- **What the task requires**
Could the data below be retyped exactly, without its pictures?

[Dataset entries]
■ ■ ■ ■

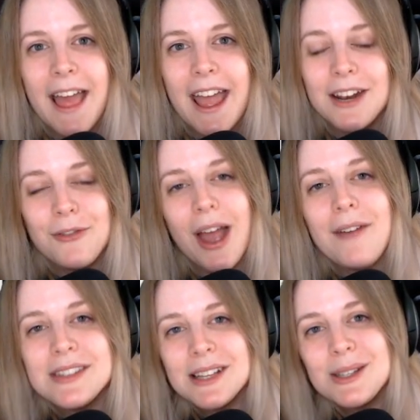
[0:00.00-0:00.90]
And if you
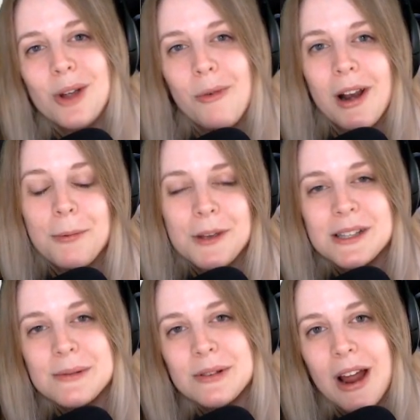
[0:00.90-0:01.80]
haven't done so already, please
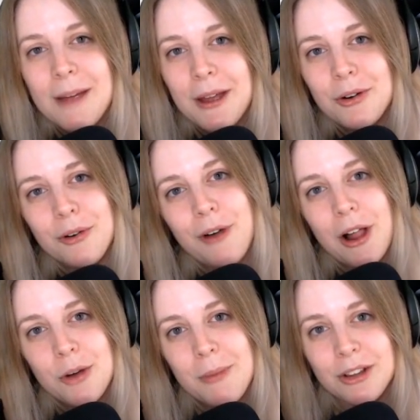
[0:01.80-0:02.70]
subscribe and or
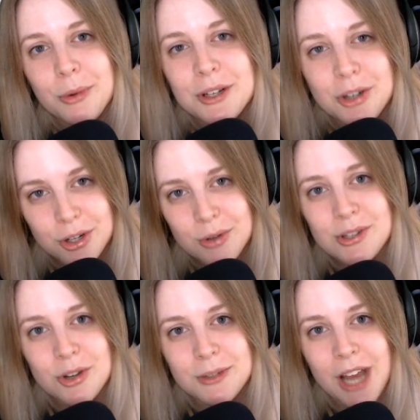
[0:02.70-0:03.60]
follow my Twitch or
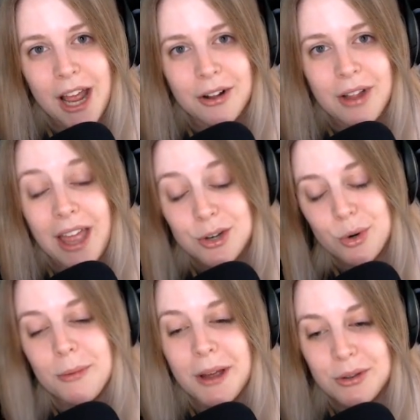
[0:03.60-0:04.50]
YouTube channel and
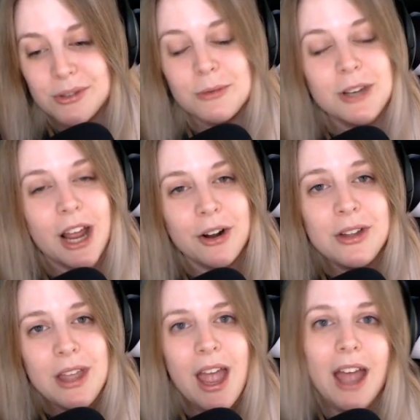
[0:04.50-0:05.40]
or my YouTube channel
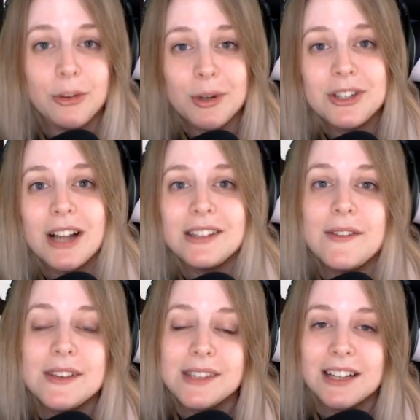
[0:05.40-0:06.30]
at
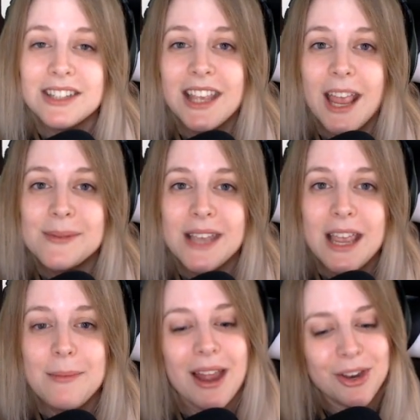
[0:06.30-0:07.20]
twitch.tv slash
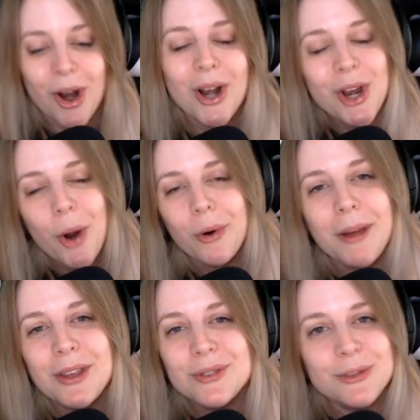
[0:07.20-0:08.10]
thegamedame. And you already know where my
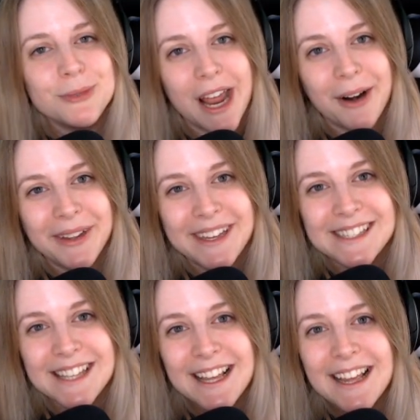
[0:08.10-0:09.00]
YouTube channel is.
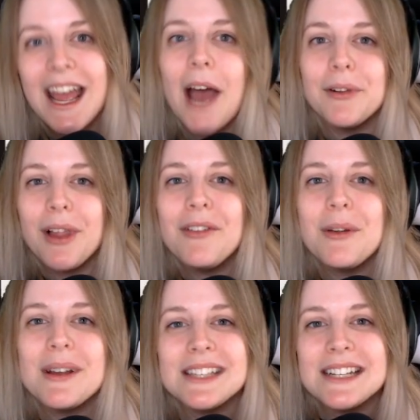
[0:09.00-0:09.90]
Have a lovely
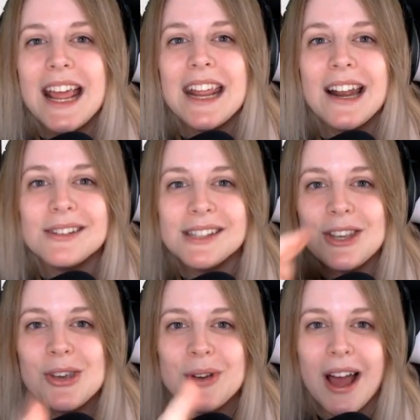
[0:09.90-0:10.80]
rest of the day, and I'll see
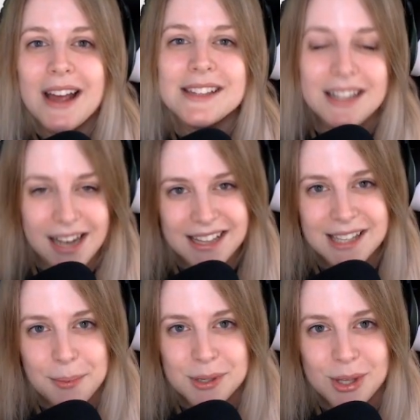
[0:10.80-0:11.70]
you guys in the next
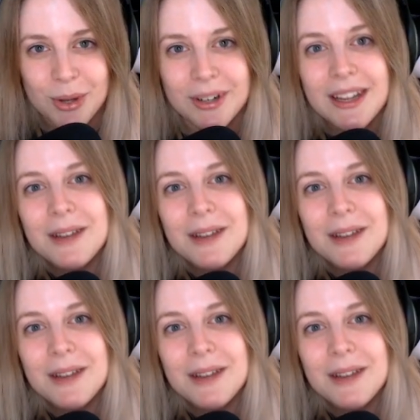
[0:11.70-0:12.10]
episode.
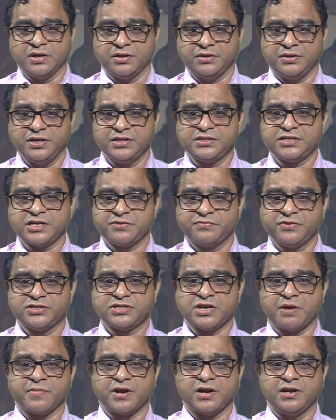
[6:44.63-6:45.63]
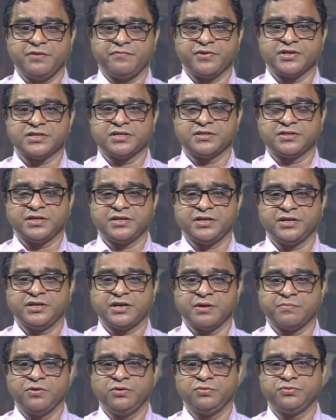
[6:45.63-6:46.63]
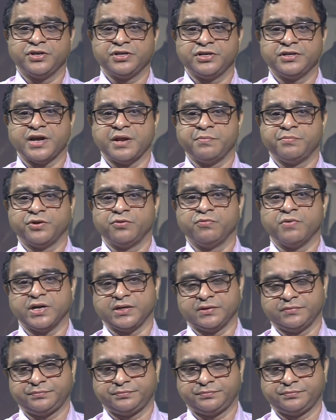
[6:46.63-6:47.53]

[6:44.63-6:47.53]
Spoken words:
This has been summarily presented in table 29.1.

■ ■ ■ ■

- **Reply to the exercise**
[0:00.00-0:00.90]
And if you
[0:00.90-0:01.80]
haven't done so already, please
[0:01.80-0:02.70]
subscribe and or
[0:02.70-0:03.60]
follow my Twitch or
[0:03.60-0:04.50]
YouTube channel and
[0:04.50-0:05.40]
or my YouTube channel
[0:05.40-0:06.30]
at
[0:06.30-0:07.20]
twitch.tv slash
[0:07.20-0:08.10]
thegamedame. And you already know where my
[0:08.10-0:09.00]
YouTube channel is.
[0:09.00-0:09.90]
Have a lovely
[0:09.90-0:10.80]
rest of the day, and I'll see
[0:10.80-0:11.70]
you guys in the next
[0:11.70-0:12.10]
episode.
[6:44.63-6:45.63]
[6:45.63-6:46.63]
[6:46.63-6:47.53]

[6:44.63-6:47.53]
Spoken words:
This has been summarily presented in table 29.1.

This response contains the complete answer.